6. Mending Rou Bing (Beijing “Door Stud” Meat Pie)

Overview:
Mending Rou Bing is a traditional Beijing halal snack, named for its striking resemblance to the bronze studs on ancient Chinese palace gates—hence the name “door stud meat pie.” Legend has it that the dish earned its name during the Qing Dynasty when an imperial chef, inspired by the ornate door studs of the Forbidden City, presented this golden-brown pastry to Empress Dowager Cixi, who was delighted by both its appearance and flavor.

The filling is made from high-quality beef chuck or well-marbled beef, finely minced and seasoned with scallions, Sichuan peppercorn–infused water, and a touch of yellow soybean paste for depth. The mixture is vigorously stirred until springy and cohesive, then lightly frozen to help maintain its shape during cooking.

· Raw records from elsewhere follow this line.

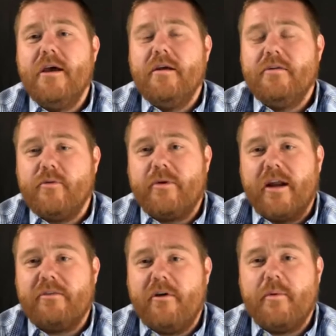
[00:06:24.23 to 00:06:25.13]
new
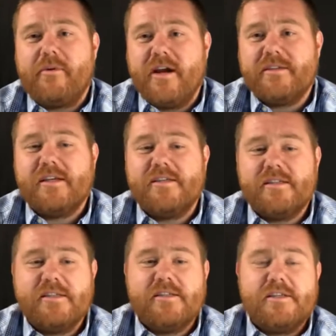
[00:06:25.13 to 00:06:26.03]
product development process
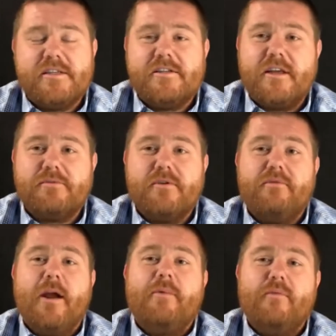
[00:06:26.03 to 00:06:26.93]
is absolutely
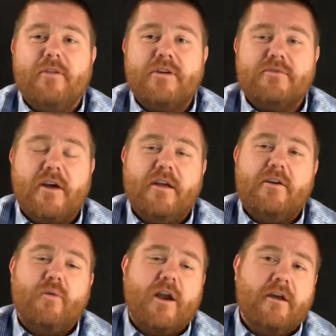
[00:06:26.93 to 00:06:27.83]
ripened with this, right?
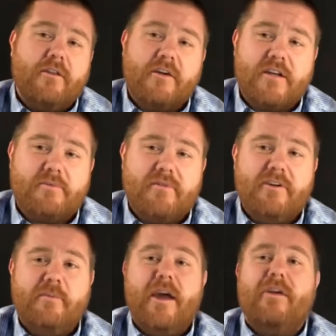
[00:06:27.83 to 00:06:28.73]
You're waiting on the customer
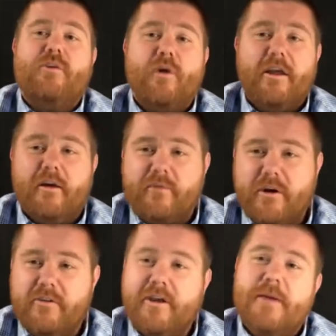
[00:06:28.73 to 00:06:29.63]
feedback, you're waiting on
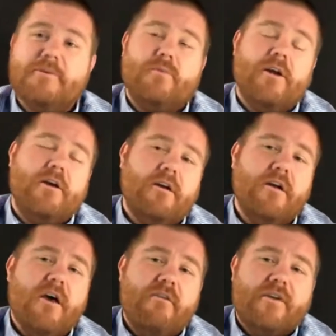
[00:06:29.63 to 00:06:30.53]
prototypes, you're waiting on
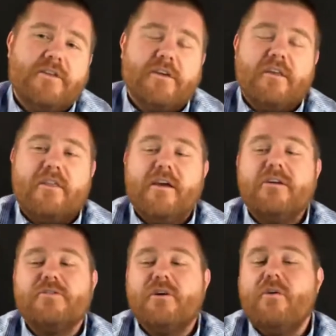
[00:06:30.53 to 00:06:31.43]
various other
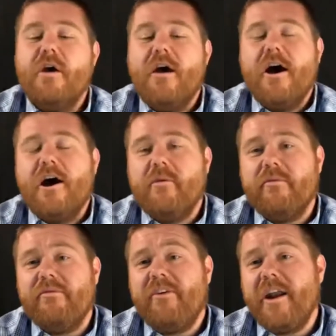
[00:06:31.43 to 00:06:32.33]
things. So
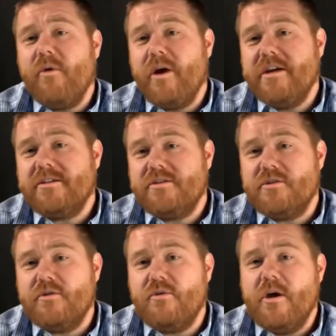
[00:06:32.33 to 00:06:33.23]
finding ways
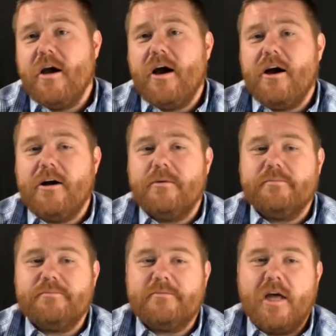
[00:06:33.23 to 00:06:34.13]
to
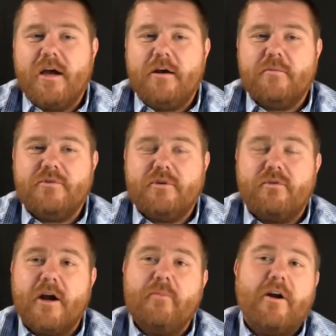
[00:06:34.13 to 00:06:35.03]

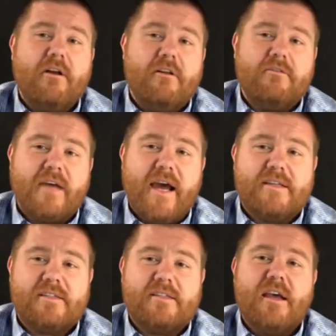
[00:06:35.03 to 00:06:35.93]
run parallel
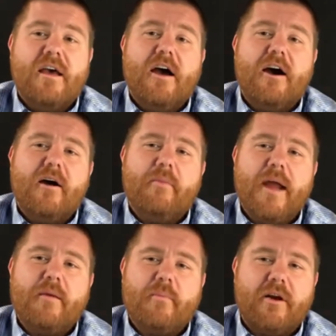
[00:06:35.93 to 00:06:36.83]
tasks,
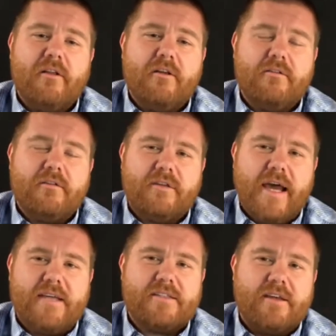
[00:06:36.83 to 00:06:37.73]
not parallel
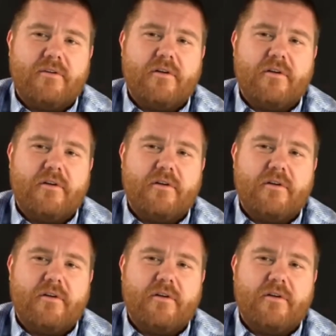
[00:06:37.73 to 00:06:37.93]
tasks that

The dough uses a hot-water (scalded) method, which yields a tender yet pliable wrapper. After mixing, it must rest for at least two hours to relax the gluten. Each pie is shaped into a small cylinder—about 5 cm in diameter and 3 cm tall—with the sealed edge placed face-down, giving it a smooth, rounded top like a miniature steamed bun.

The cooking technique is key: the pies are first pan-fried in oil until the bottom turns golden, then a splash of water is added and the pan covered, allowing the meat to steam through while the crust crisps. This hybrid “pan-fry-and-steam” method creates a perfect contrast—a shatteringly crisp, golden exterior encasing a juicy, savory, and aromatic beef filling.

Traditionally, Mending Rou Bing is served piping hot, accompanied by a small dish of aged vinegar. A quick dip not only cuts through the richness but also prevents the rendered beef fat from solidifying as it cools—ensuring every bite stays succulent and flavorful.

A beloved breakfast or snack across Beijing’s Hui Muslim communities, this humble yet masterfully crafted meat pie stands as a delicious symbol of the city’s multicultural culinary heritage.